Vishal Makkar, Head of Retirement Consulting at Buck in the UK comments on the launch of the RPI/CPI consultation:
“With the launch today of the joint consultation on the future of the RPI and CPI, schemes should be seriously considering the impact of the profound potential changes which could come into effect as soon as 2025.
“Whilst you might expect paying lower future pension payments to members would be a boon for company sponsors, many schemes won’t see an improvement in their funding levels as falling asset values will wipe out any potential funding gains. Indeed, some schemes which already have CPI-linked pension increases could actually see funding levels deteriorate as decreasing asset values are not matched by a fall in liabilities.
“However, the real losers of any RPI to CPI change are those retirees whose pensions will receive lower increases in the future, with some losing around 1% of the value of their benefits each year. It will come as cold comfort that these are the same individuals who kept RPI-linked pensions in 2011 when the scheme rules lottery took it away from many of their peers.”
Gordon Watchorn, partner at pension consultancy LCP, said:
On the impact on pension schemes:
“A change to the inflation measure is a big deal for pension schemes, but will create a mix of gainers and losers. Many schemes could see gains or losses running into tens of millions of pounds, with larger impacts than this for the very largest schemes. The main gainers will be schemes whose pension promises are mainly linked to the RPI, which is set to be replaced by a generally lower measure of inflation. This will especially be the case if they have not already significantly hedged against these future costs. Conversely, schemes which mainly face CPI-linked liabilities but which have bought RPI-linked gilts to help finance future pensions could be substantial losers.”
On the impact on pension scheme members:
“For individual pension scheme members, the replacement of RPI by a new and lower measure of inflation could significantly reduce the amount of pension they receive over their lifetime.
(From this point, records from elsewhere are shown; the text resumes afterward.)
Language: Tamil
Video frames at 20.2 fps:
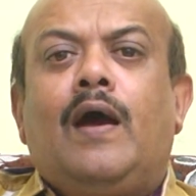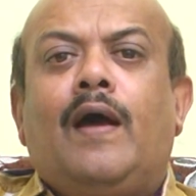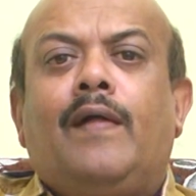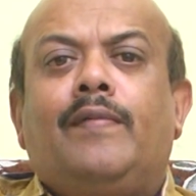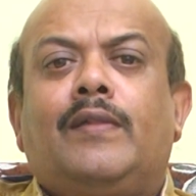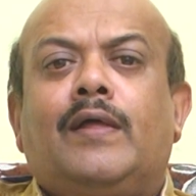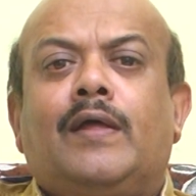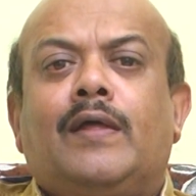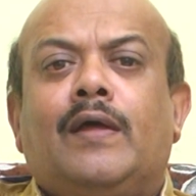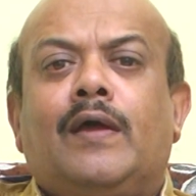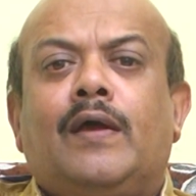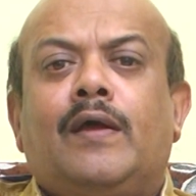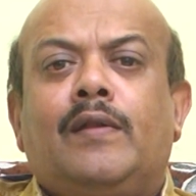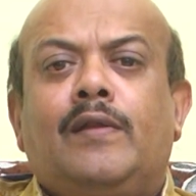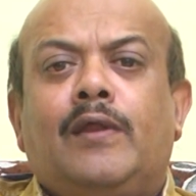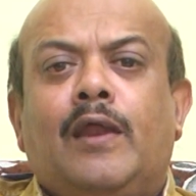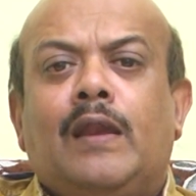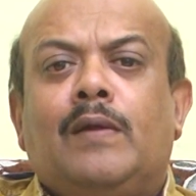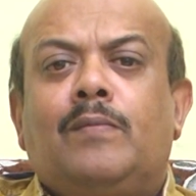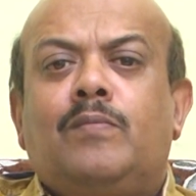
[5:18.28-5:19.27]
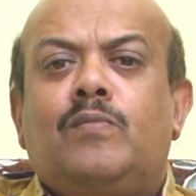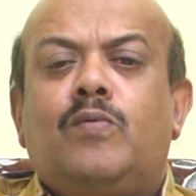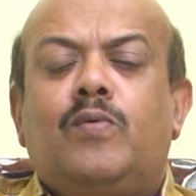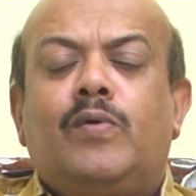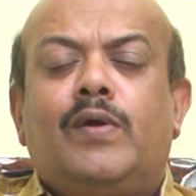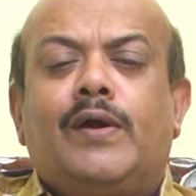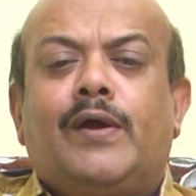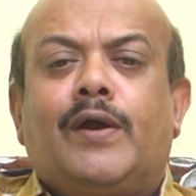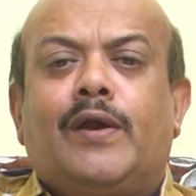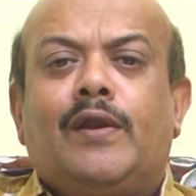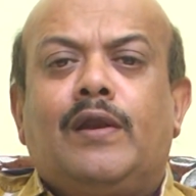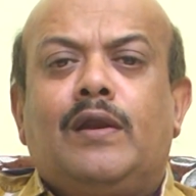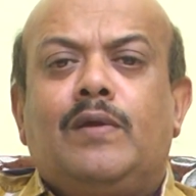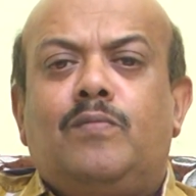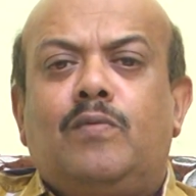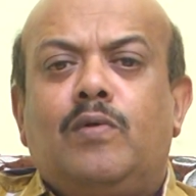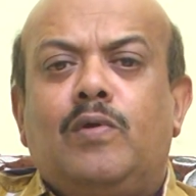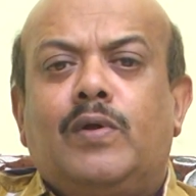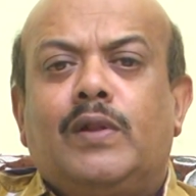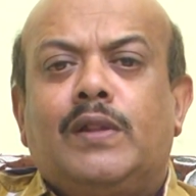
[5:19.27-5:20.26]
அந்த நிலம் கூட கடலில்
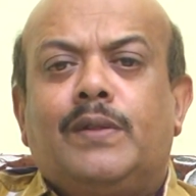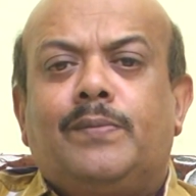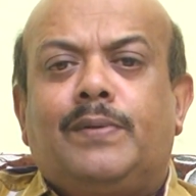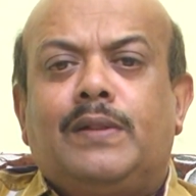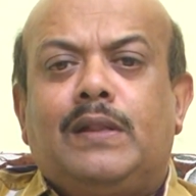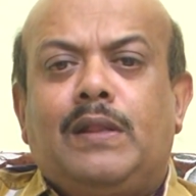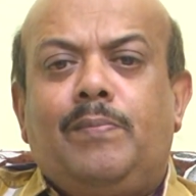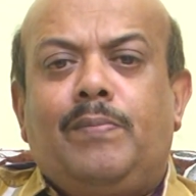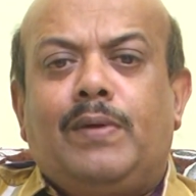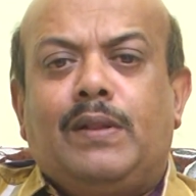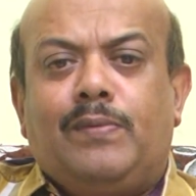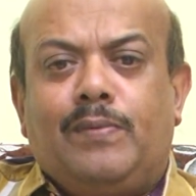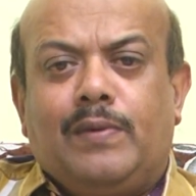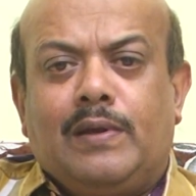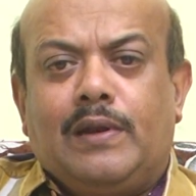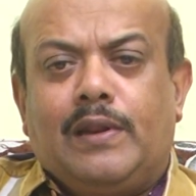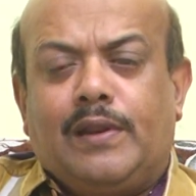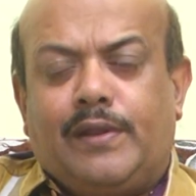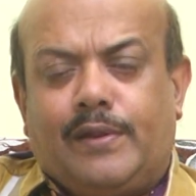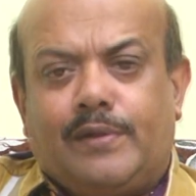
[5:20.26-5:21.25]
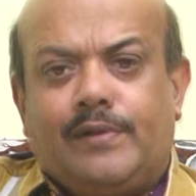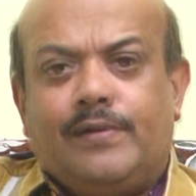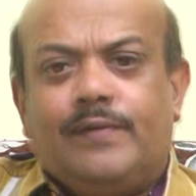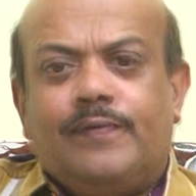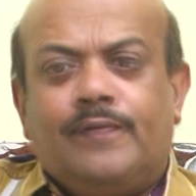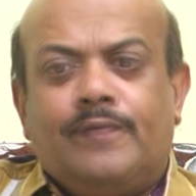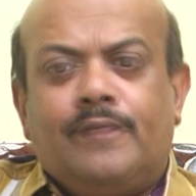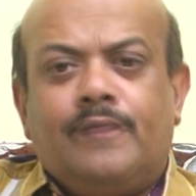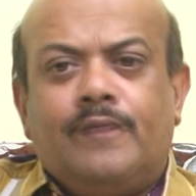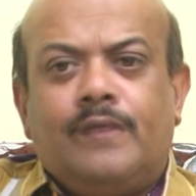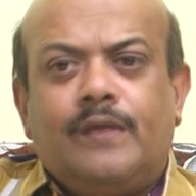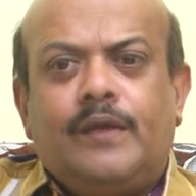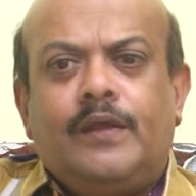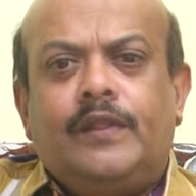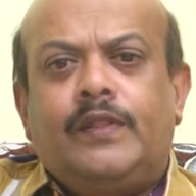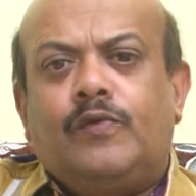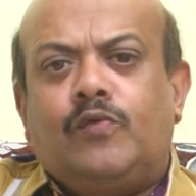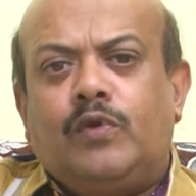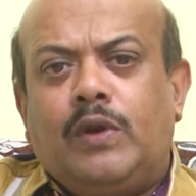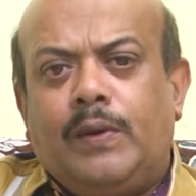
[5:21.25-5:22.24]
முழுகந்த பற்றி பதிவுகள் இருக்குது
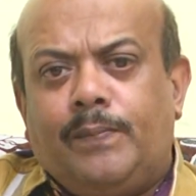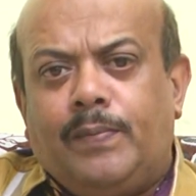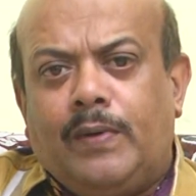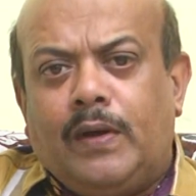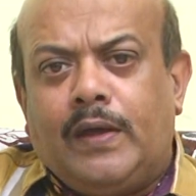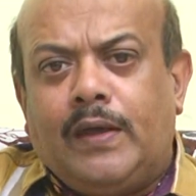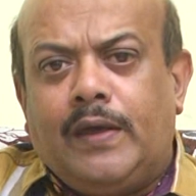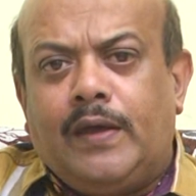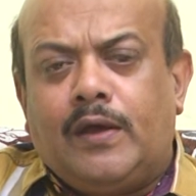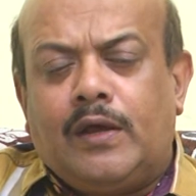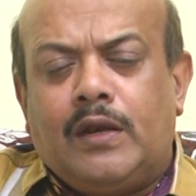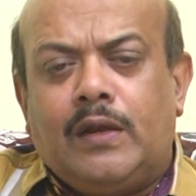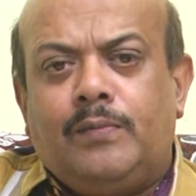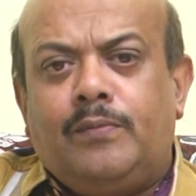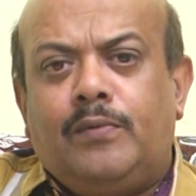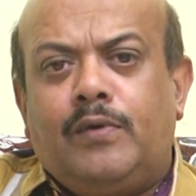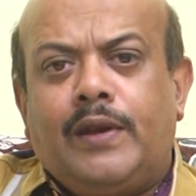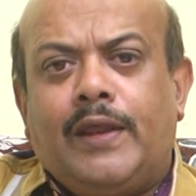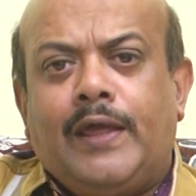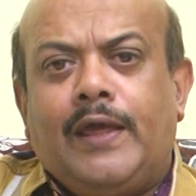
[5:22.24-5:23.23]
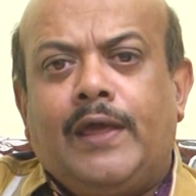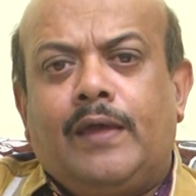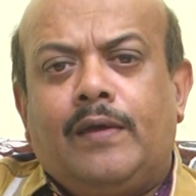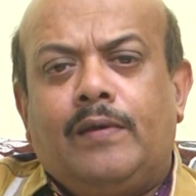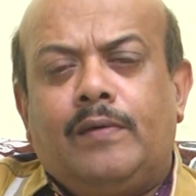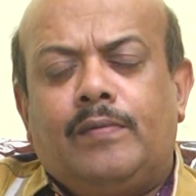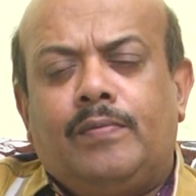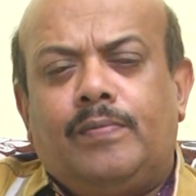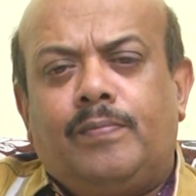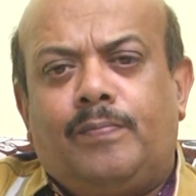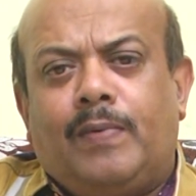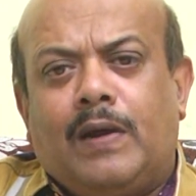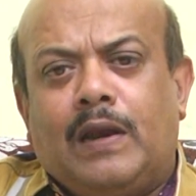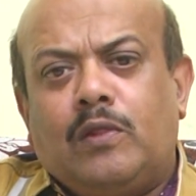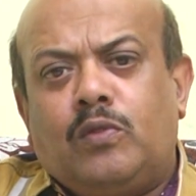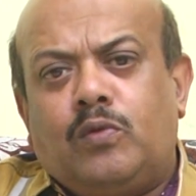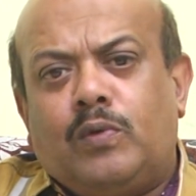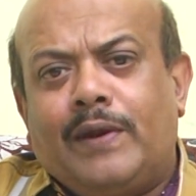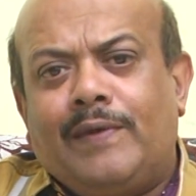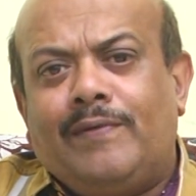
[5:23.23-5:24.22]
இது குறிப்பாக எங்களை மாதிரி பல
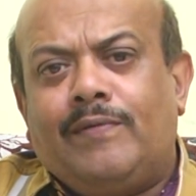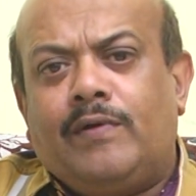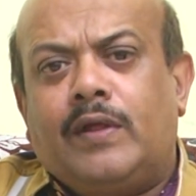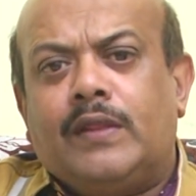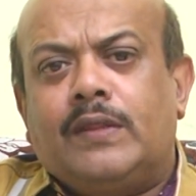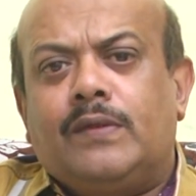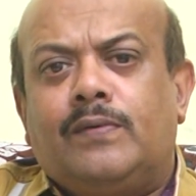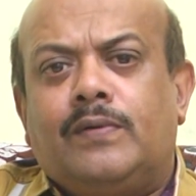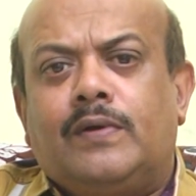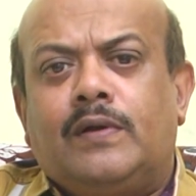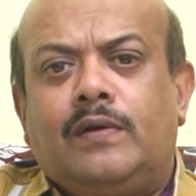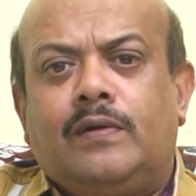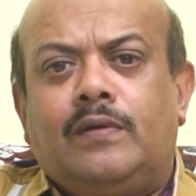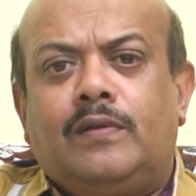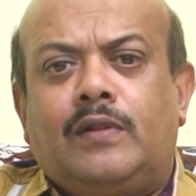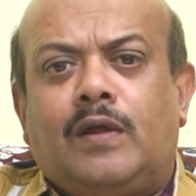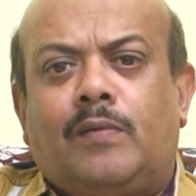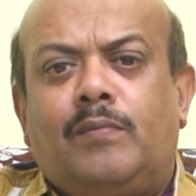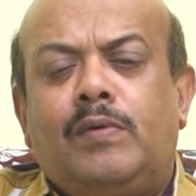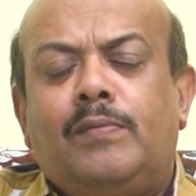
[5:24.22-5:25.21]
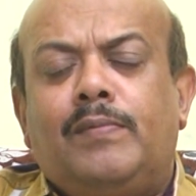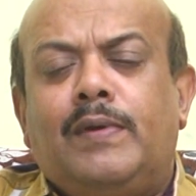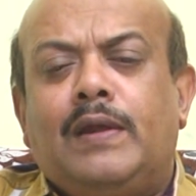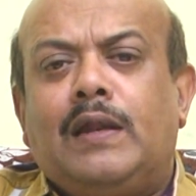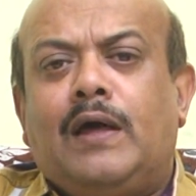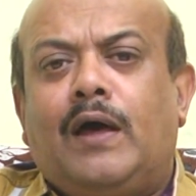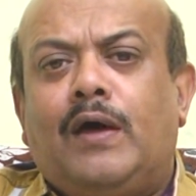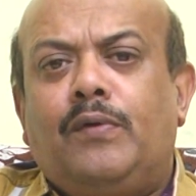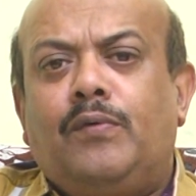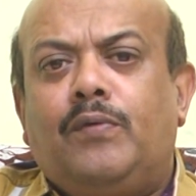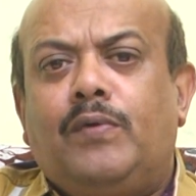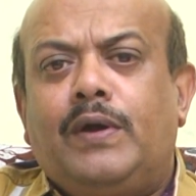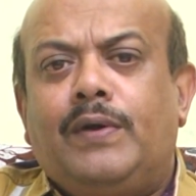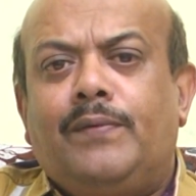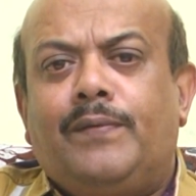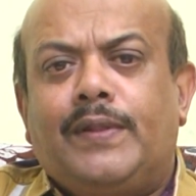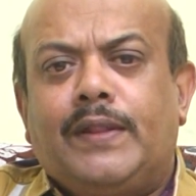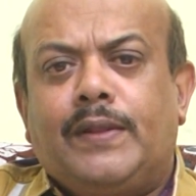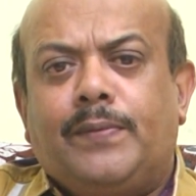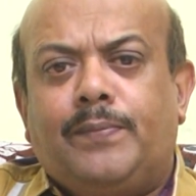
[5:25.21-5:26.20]
துறை சார்ந்தவர்கள் தமிழ் மேலே ஆர்வம் கொண்டு
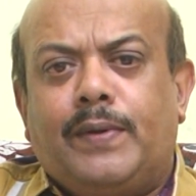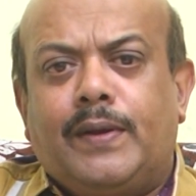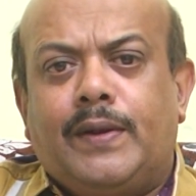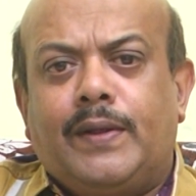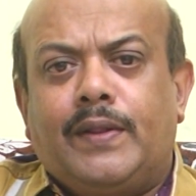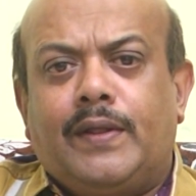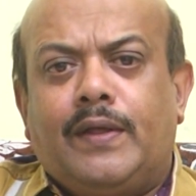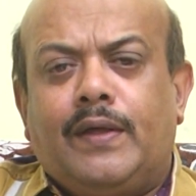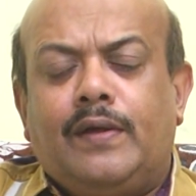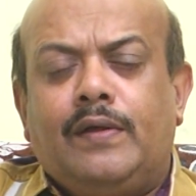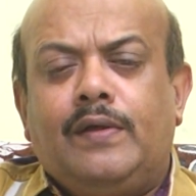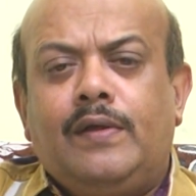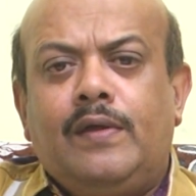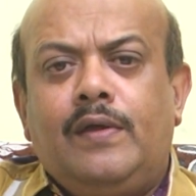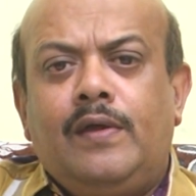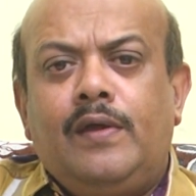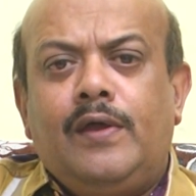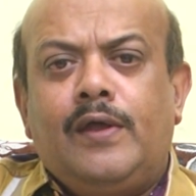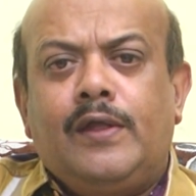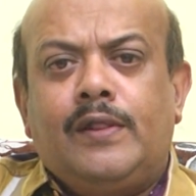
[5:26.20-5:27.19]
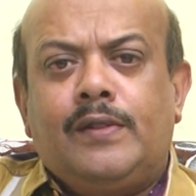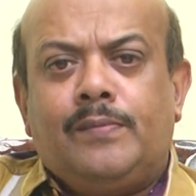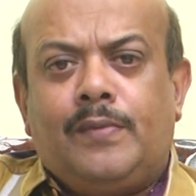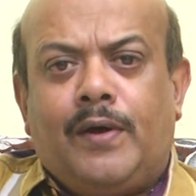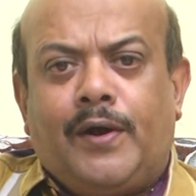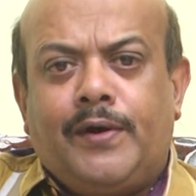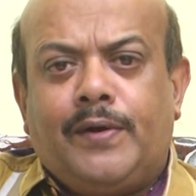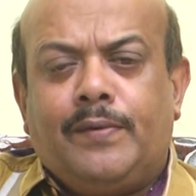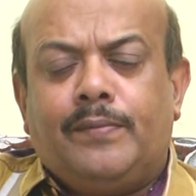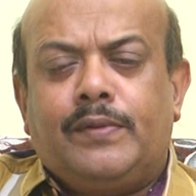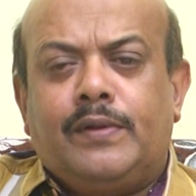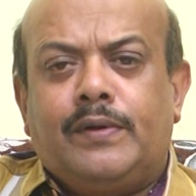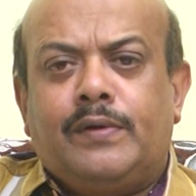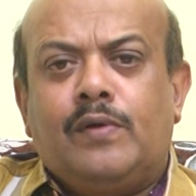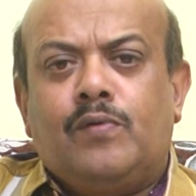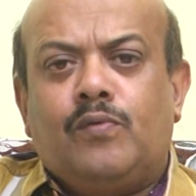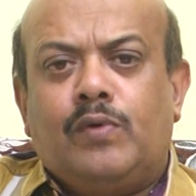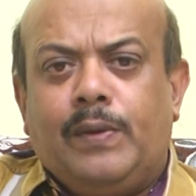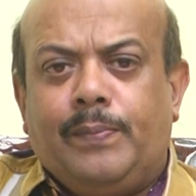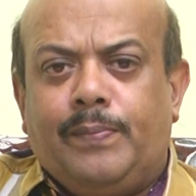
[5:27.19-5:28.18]
வந்த பிறகு தான் இது மாற்றம்
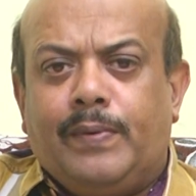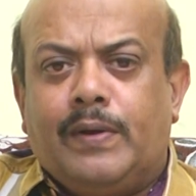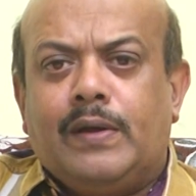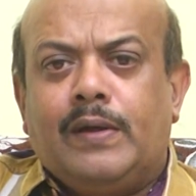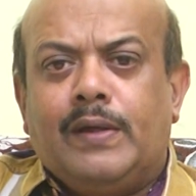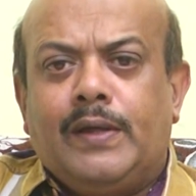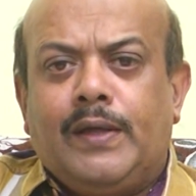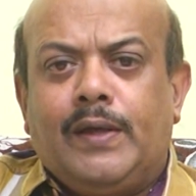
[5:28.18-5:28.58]
வந்திருக்கு குறிப்பாக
For example, a pensioner who is currently age 65 could find that replacing the RPI will reduce their pension by around 10% (compared to what it would have been) by the time they are in their mid-eighties. Although the Office for National Statistics has indicated that the new measure will be implemented by 2030, affected pension scheme members will be concerned by the suggestion that the change could be brought forward to 2025.”